TASK TO COMPLETE:
Make an exact copy of the records below, excluding images.

SOURCE MATERIAL:
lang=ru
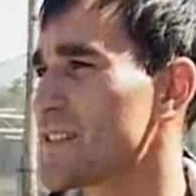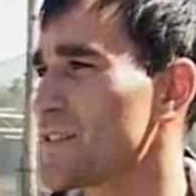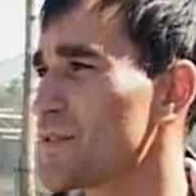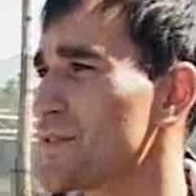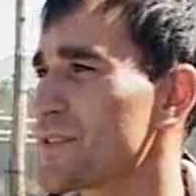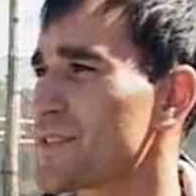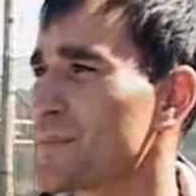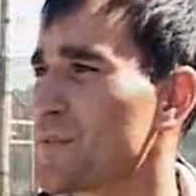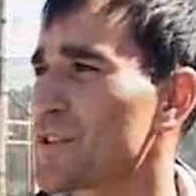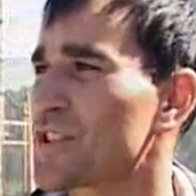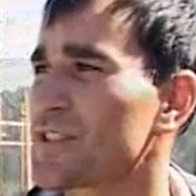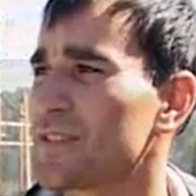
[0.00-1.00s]
становится
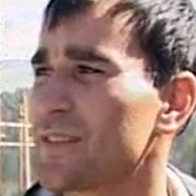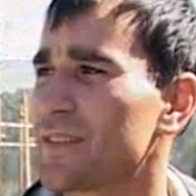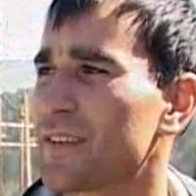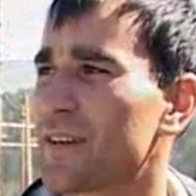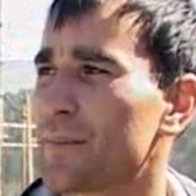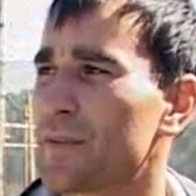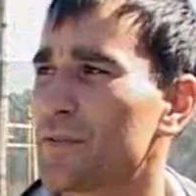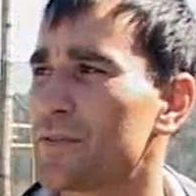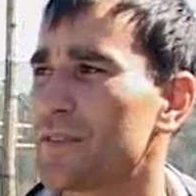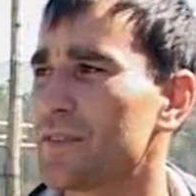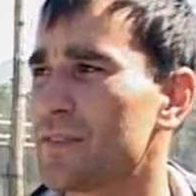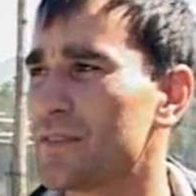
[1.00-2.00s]
больше, как бы
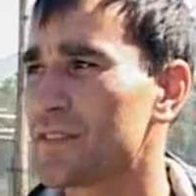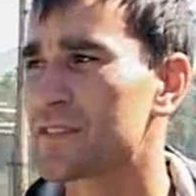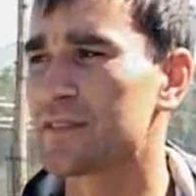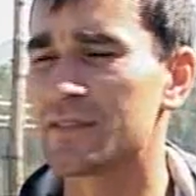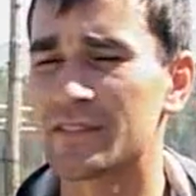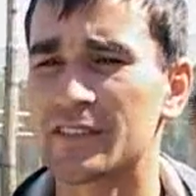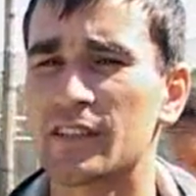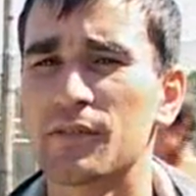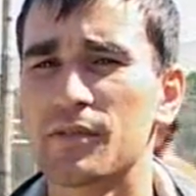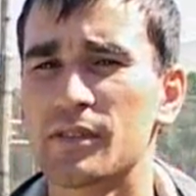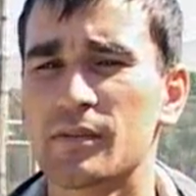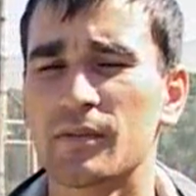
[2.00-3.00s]
люди
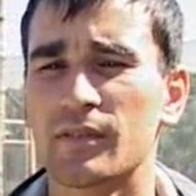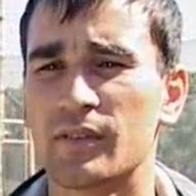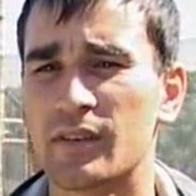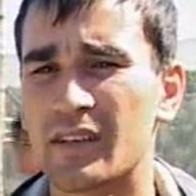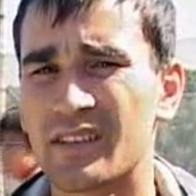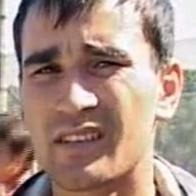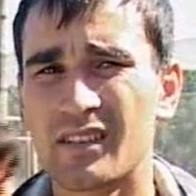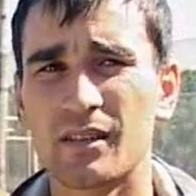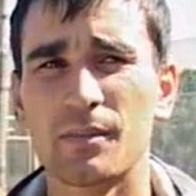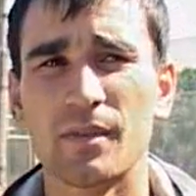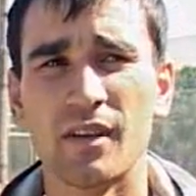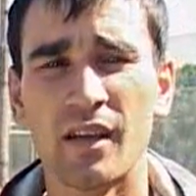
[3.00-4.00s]
становятся
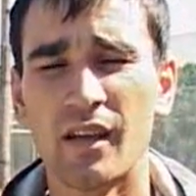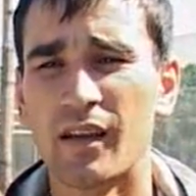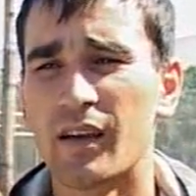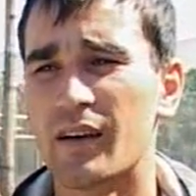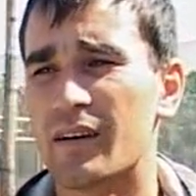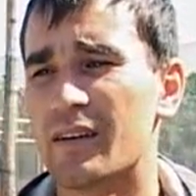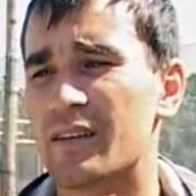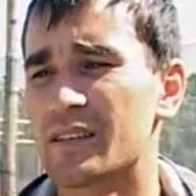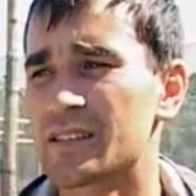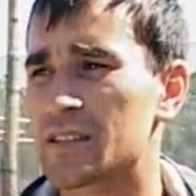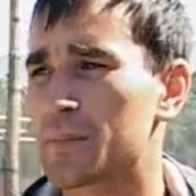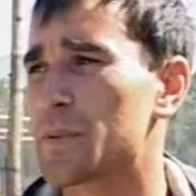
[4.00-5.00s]
открытыми, а,
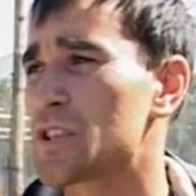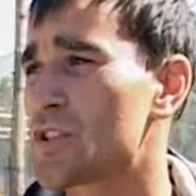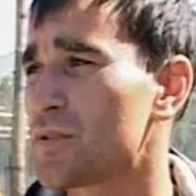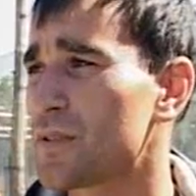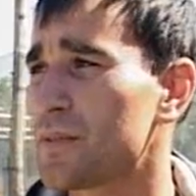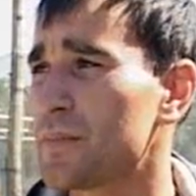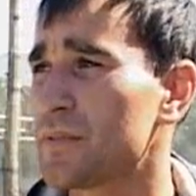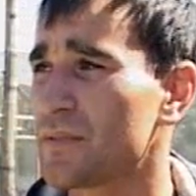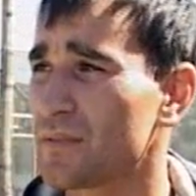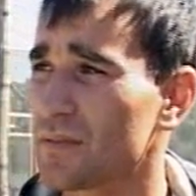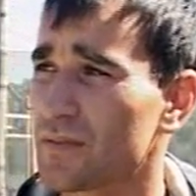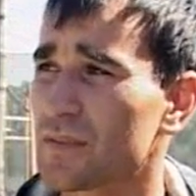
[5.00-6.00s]

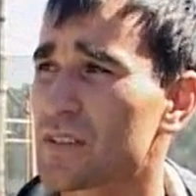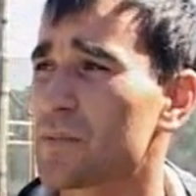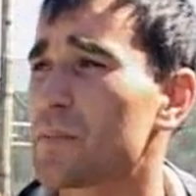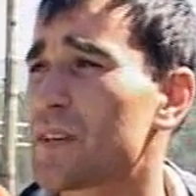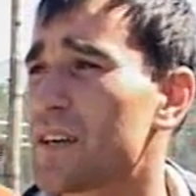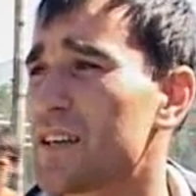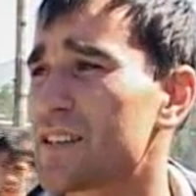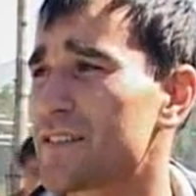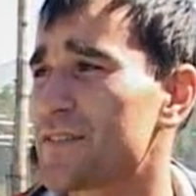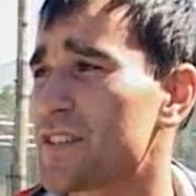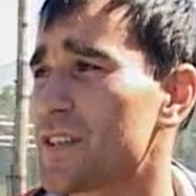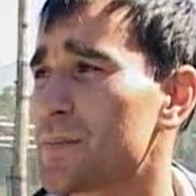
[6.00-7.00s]
раскрепощенными. Собираются,
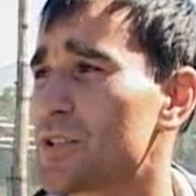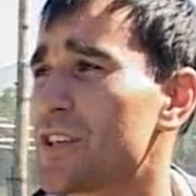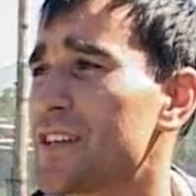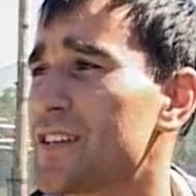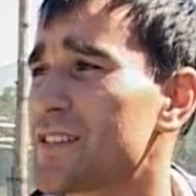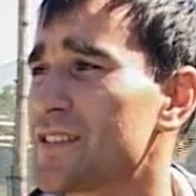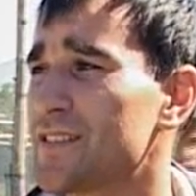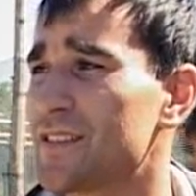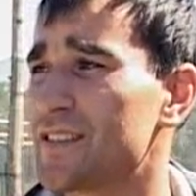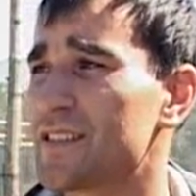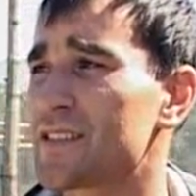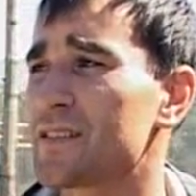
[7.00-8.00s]
все общаются,
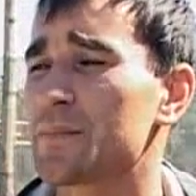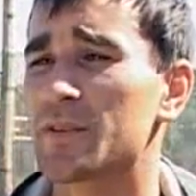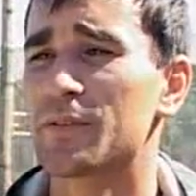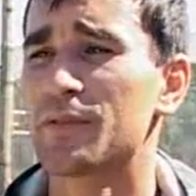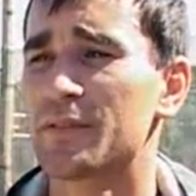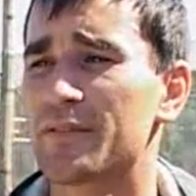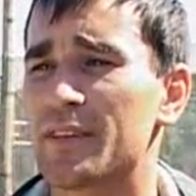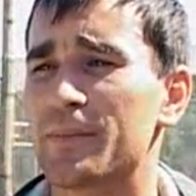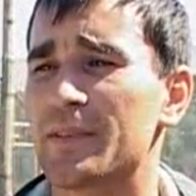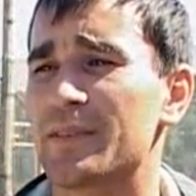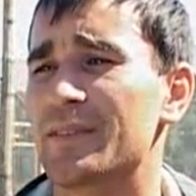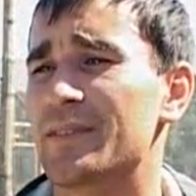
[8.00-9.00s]
интересно проводят
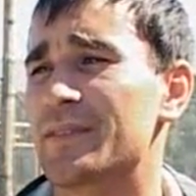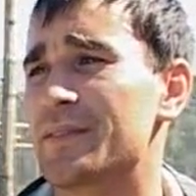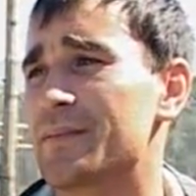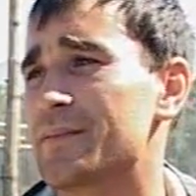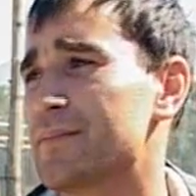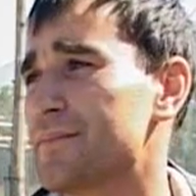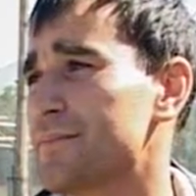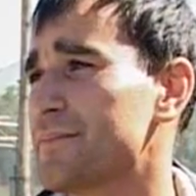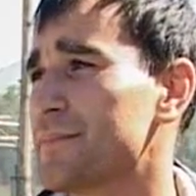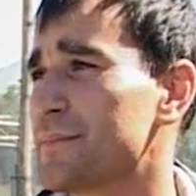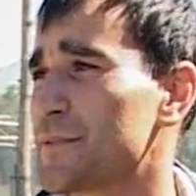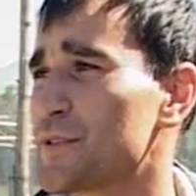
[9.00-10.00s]
время и
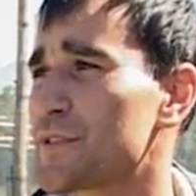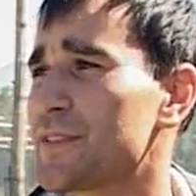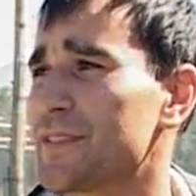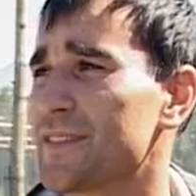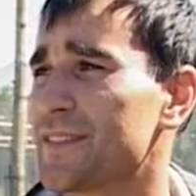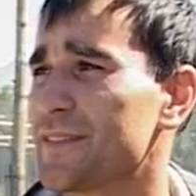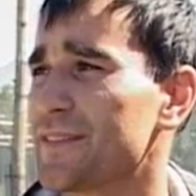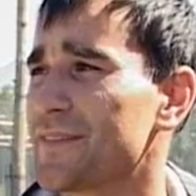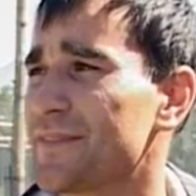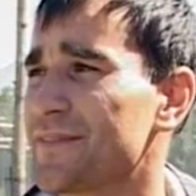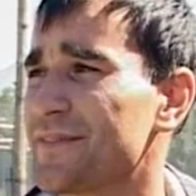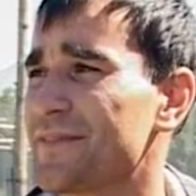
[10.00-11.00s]
просто
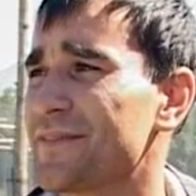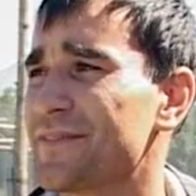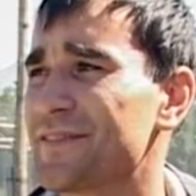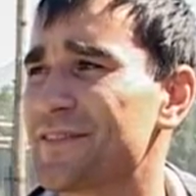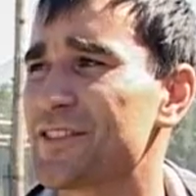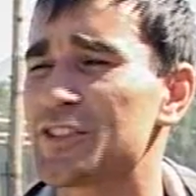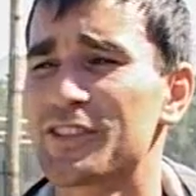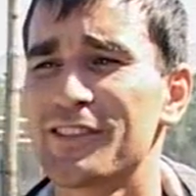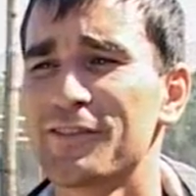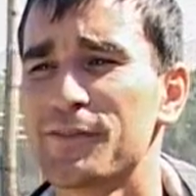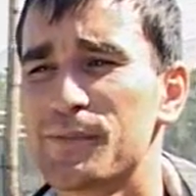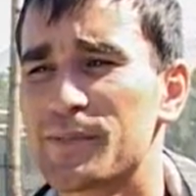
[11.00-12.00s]

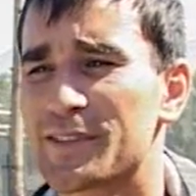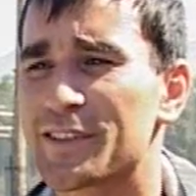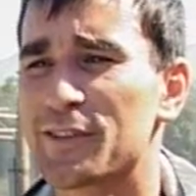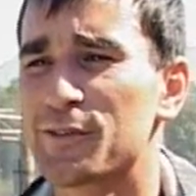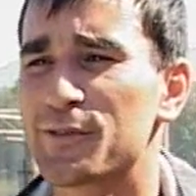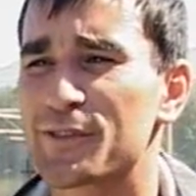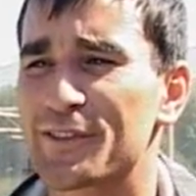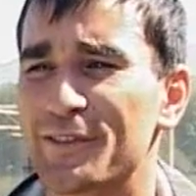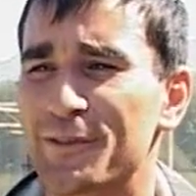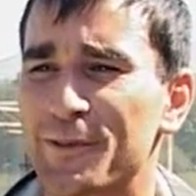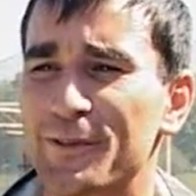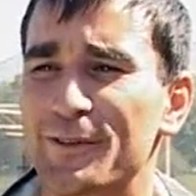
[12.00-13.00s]
счастливыми становятся и
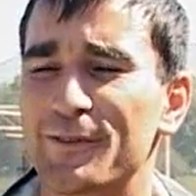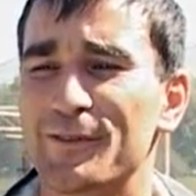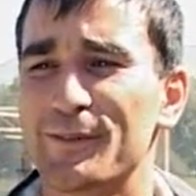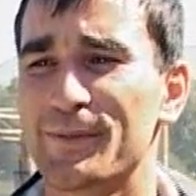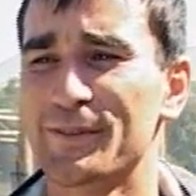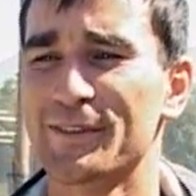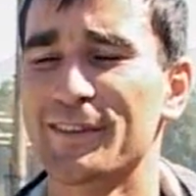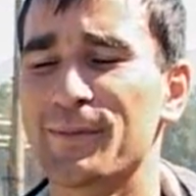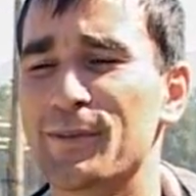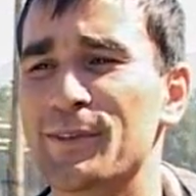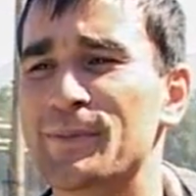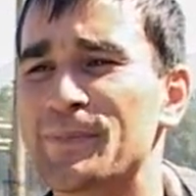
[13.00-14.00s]
уходят люди просто
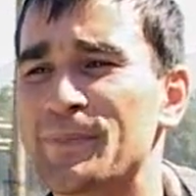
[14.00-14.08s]
домой.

ANSWER BELOW:
lang=ru
[0.00-1.00s]
становится
[1.00-2.00s]
больше, как бы
[2.00-3.00s]
люди
[3.00-4.00s]
становятся
[4.00-5.00s]
открытыми, а,
[5.00-6.00s]

[6.00-7.00s]
раскрепощенными. Собираются,
[7.00-8.00s]
все общаются,
[8.00-9.00s]
интересно проводят
[9.00-10.00s]
время и
[10.00-11.00s]
просто
[11.00-12.00s]

[12.00-13.00s]
счастливыми становятся и
[13.00-14.00s]
уходят люди просто
[14.00-14.08s]
домой.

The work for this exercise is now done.